# Assignment:
Go to the line holding "Spoken language: Turkish" in the data below and repeat it exactly, then each line after it up to and including the one holding "[00:05:59.84 to 00:06:00.84]". Omit pictures.

(Saved entries)
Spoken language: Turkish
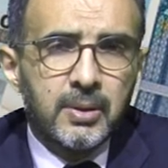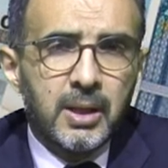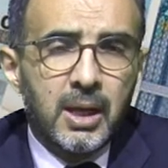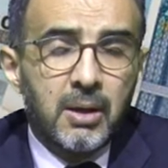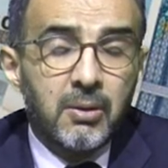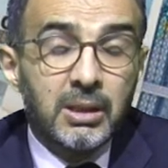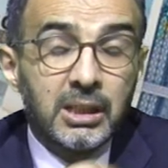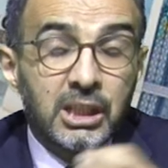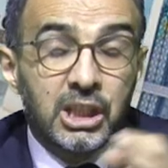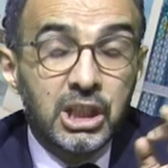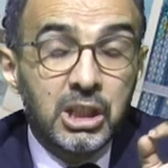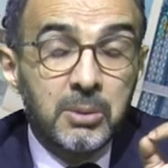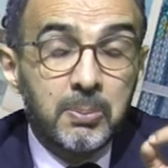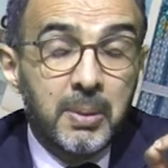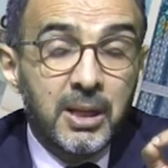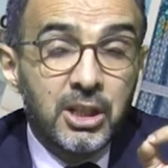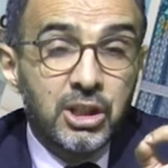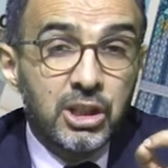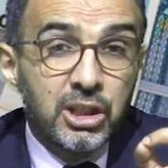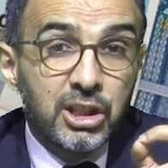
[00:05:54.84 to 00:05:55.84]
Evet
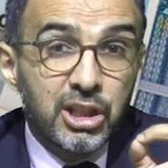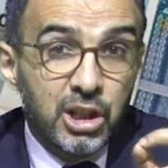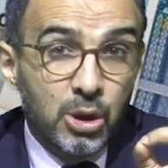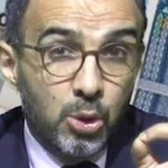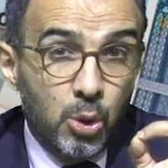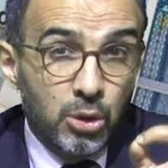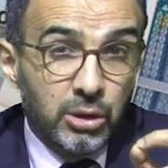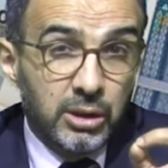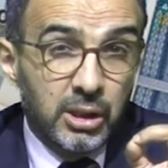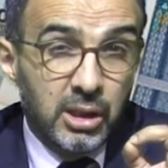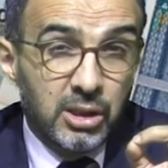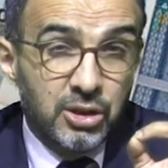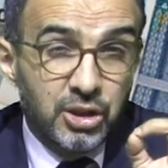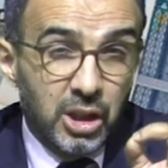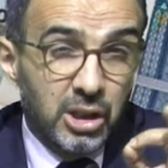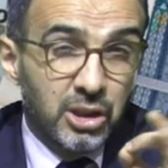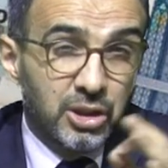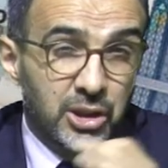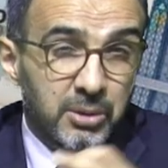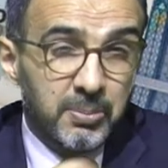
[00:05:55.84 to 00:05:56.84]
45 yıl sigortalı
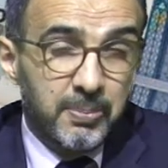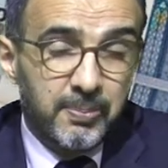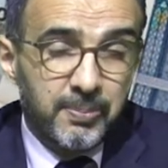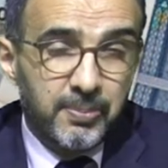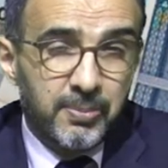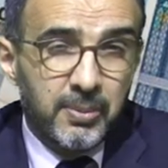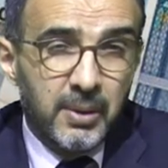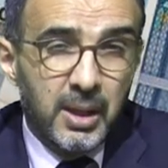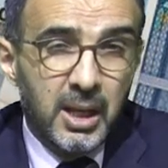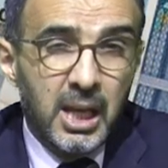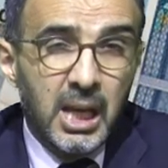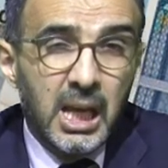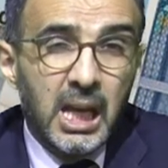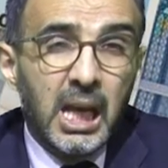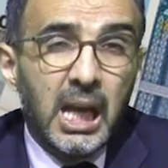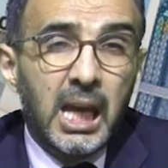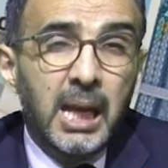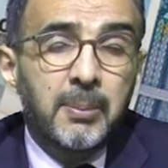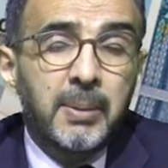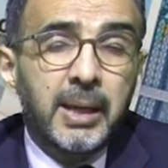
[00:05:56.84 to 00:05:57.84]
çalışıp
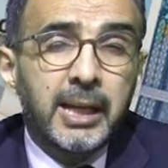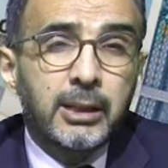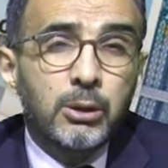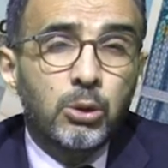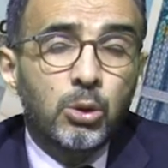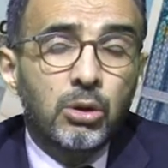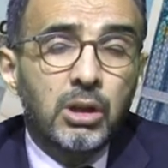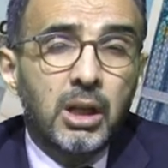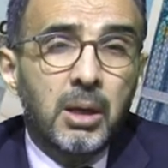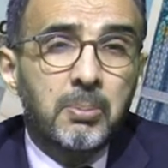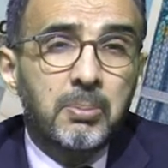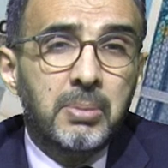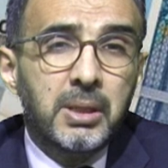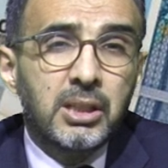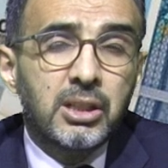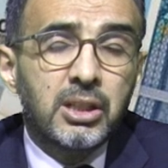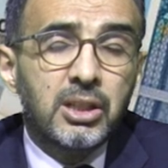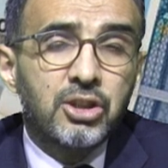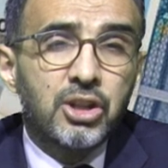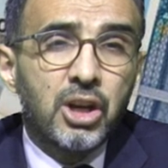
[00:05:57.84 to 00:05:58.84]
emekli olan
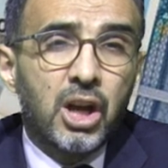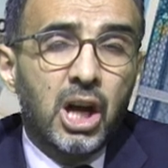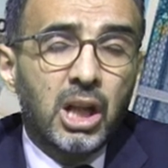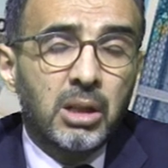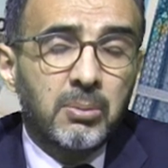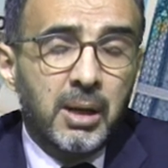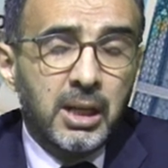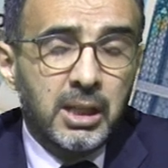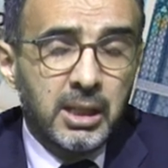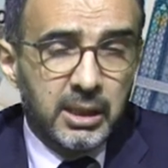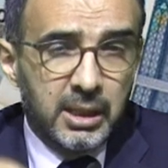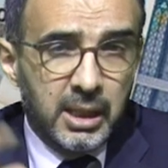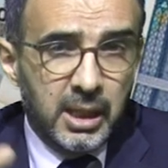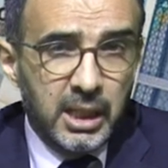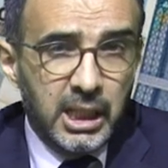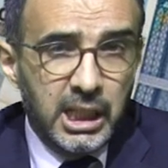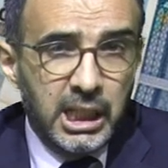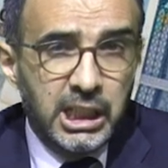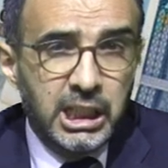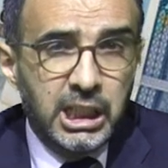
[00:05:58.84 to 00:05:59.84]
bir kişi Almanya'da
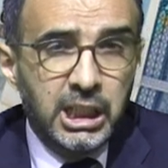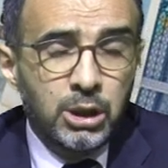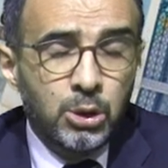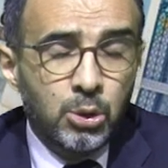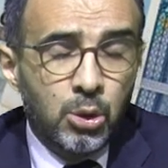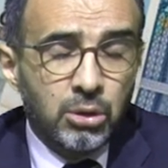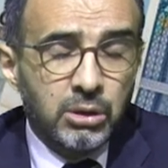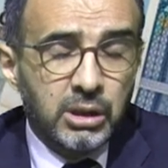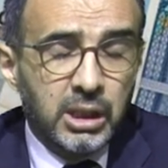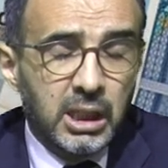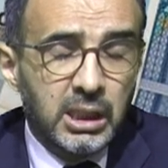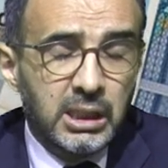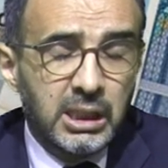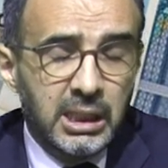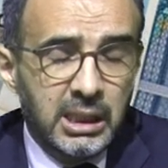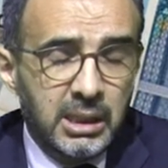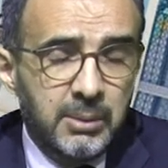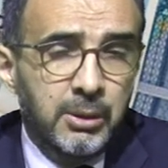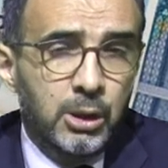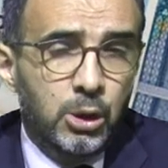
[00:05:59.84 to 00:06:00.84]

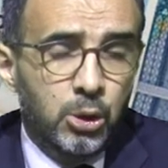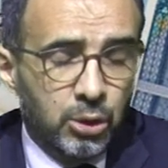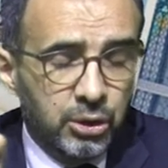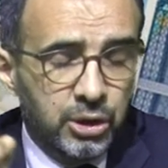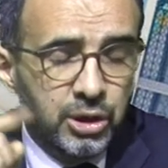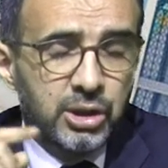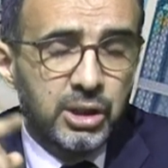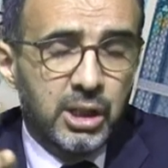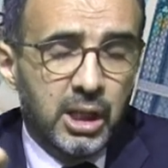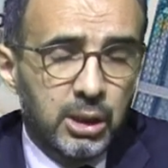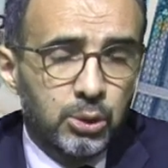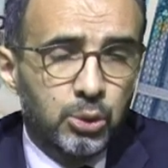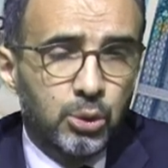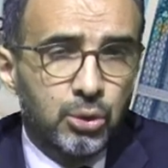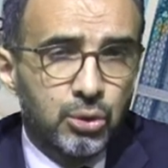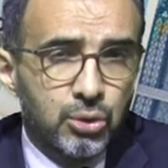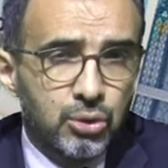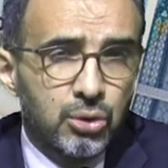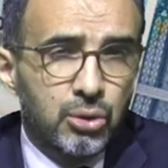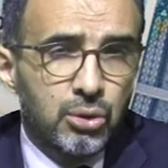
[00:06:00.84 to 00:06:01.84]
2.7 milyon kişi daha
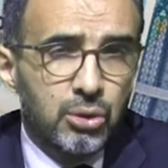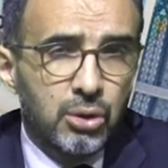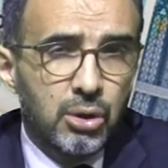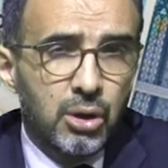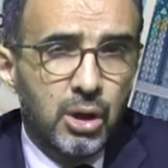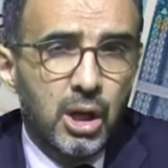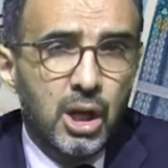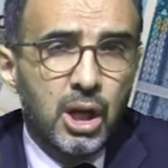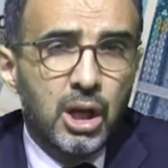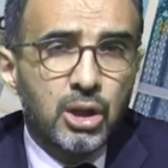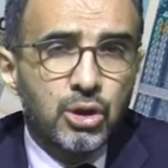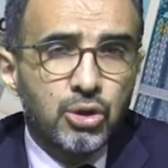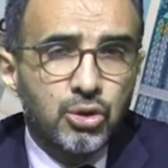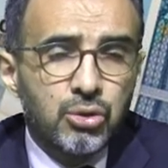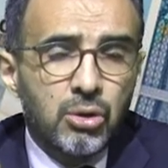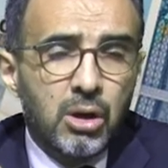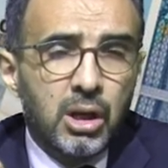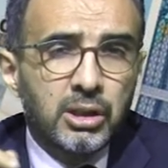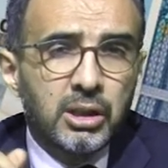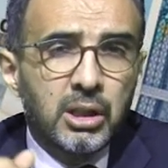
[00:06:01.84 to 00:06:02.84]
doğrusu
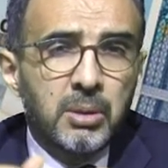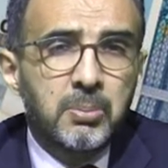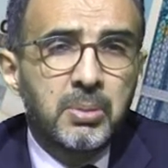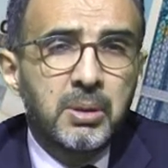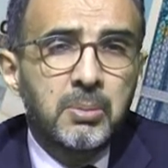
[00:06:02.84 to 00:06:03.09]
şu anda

...

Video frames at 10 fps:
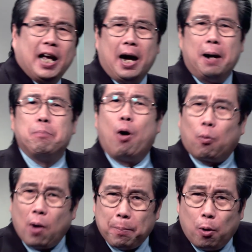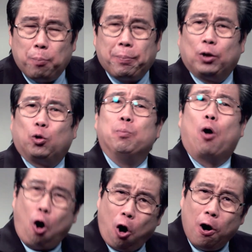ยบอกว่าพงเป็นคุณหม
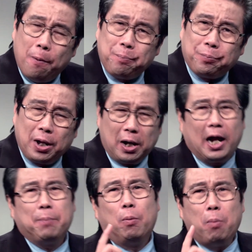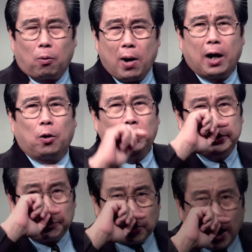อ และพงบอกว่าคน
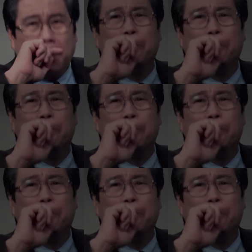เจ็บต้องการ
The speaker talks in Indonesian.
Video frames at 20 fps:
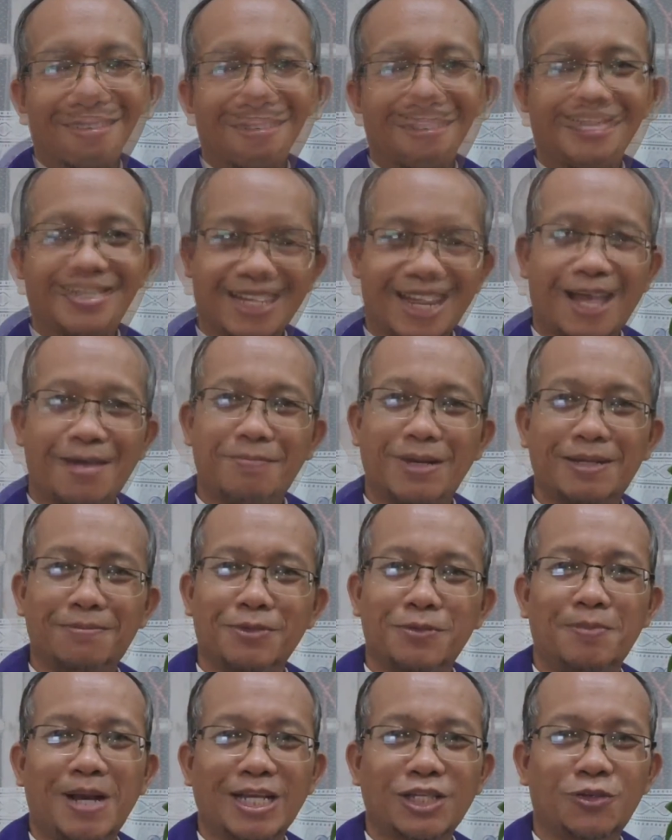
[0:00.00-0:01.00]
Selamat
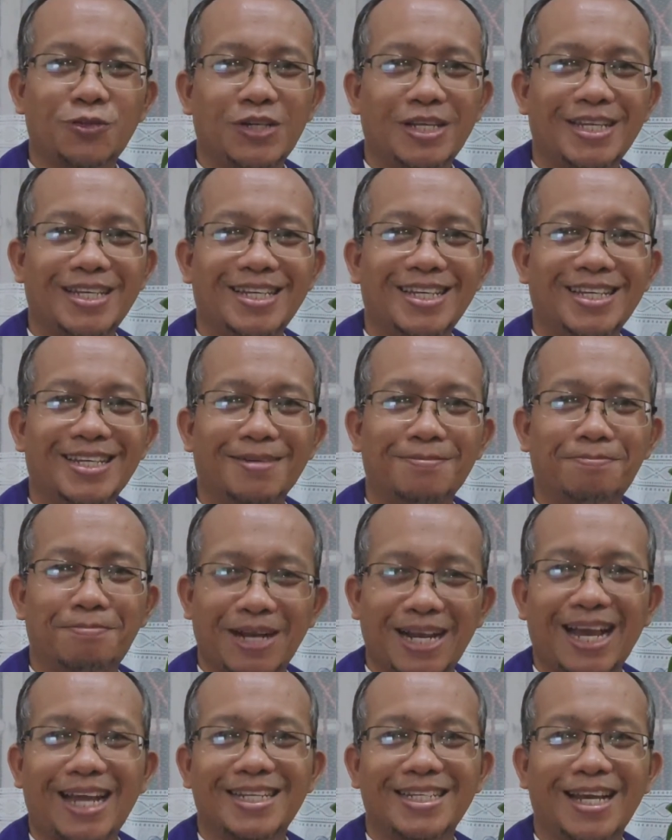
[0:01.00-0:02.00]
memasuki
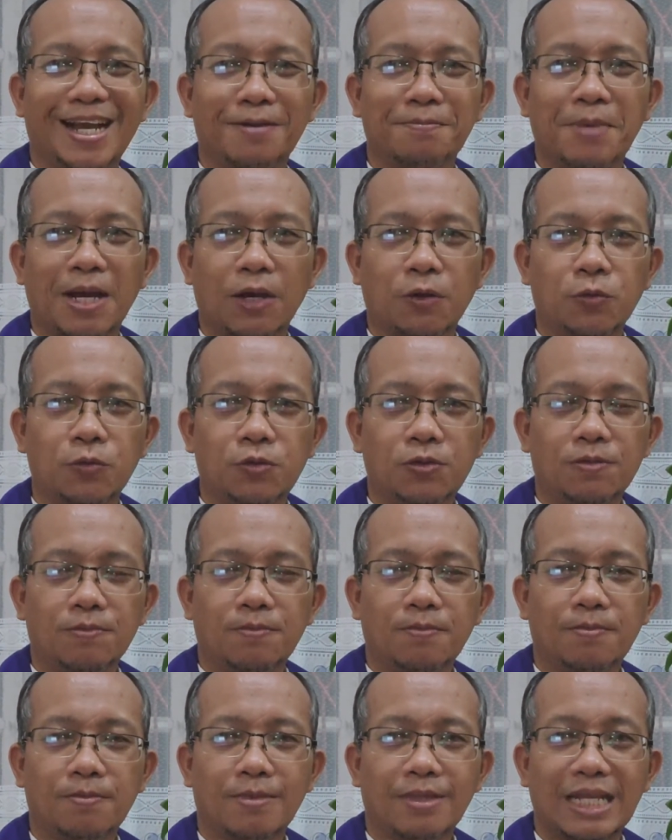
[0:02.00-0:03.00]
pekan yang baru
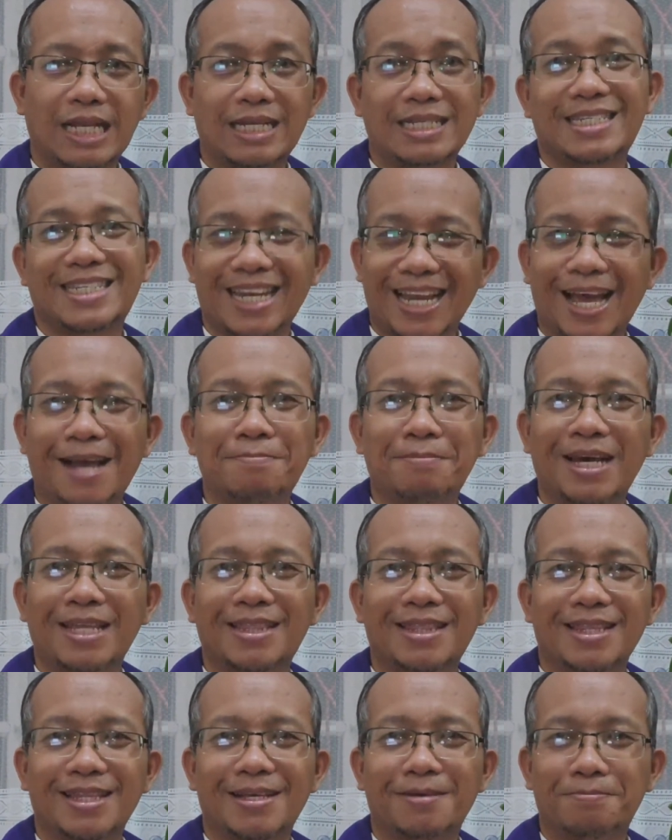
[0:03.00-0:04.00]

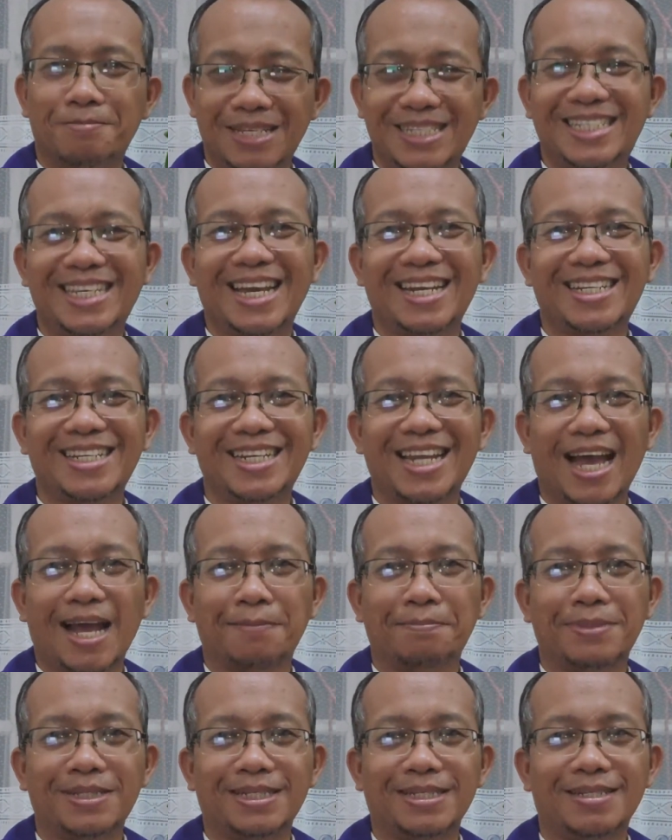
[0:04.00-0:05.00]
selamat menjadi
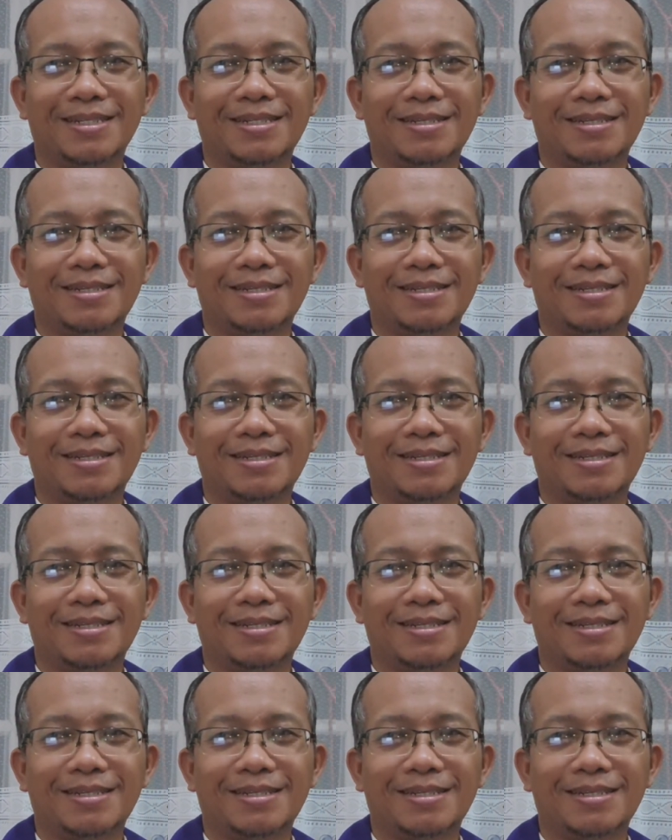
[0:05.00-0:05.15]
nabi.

* * *

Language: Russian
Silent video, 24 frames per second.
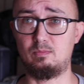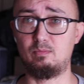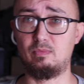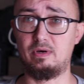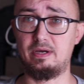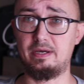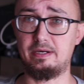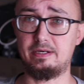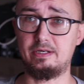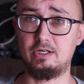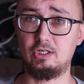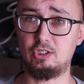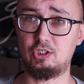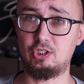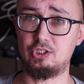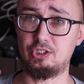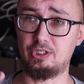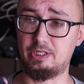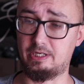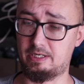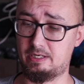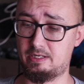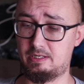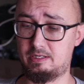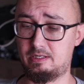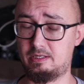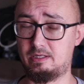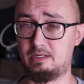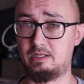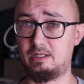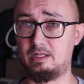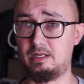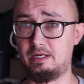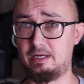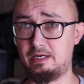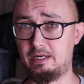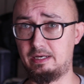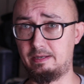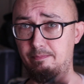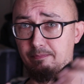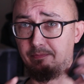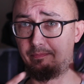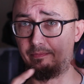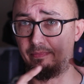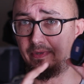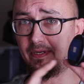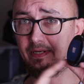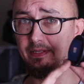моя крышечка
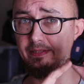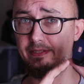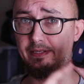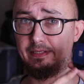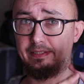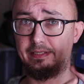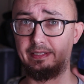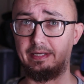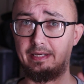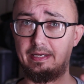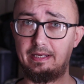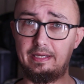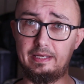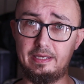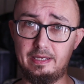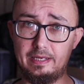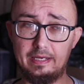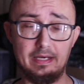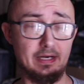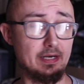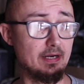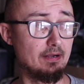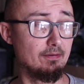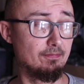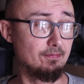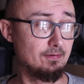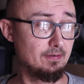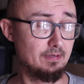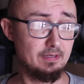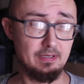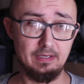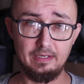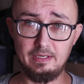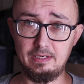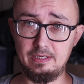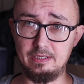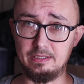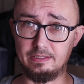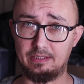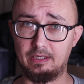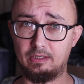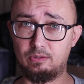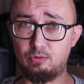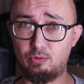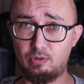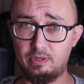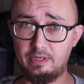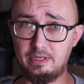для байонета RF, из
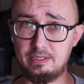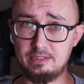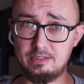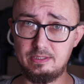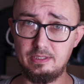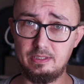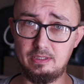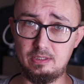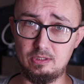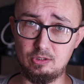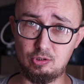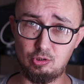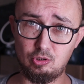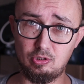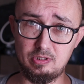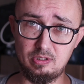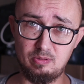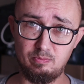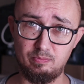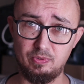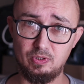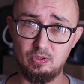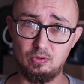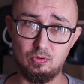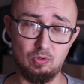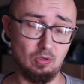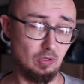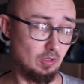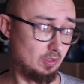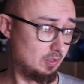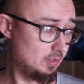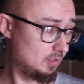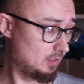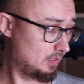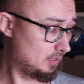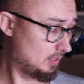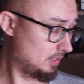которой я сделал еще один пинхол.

# Output:
Spoken language: Turkish
[00:05:54.84 to 00:05:55.84]
Evet
[00:05:55.84 to 00:05:56.84]
45 yıl sigortalı
[00:05:56.84 to 00:05:57.84]
çalışıp
[00:05:57.84 to 00:05:58.84]
emekli olan
[00:05:58.84 to 00:05:59.84]
bir kişi Almanya'da
[00:05:59.84 to 00:06:00.84]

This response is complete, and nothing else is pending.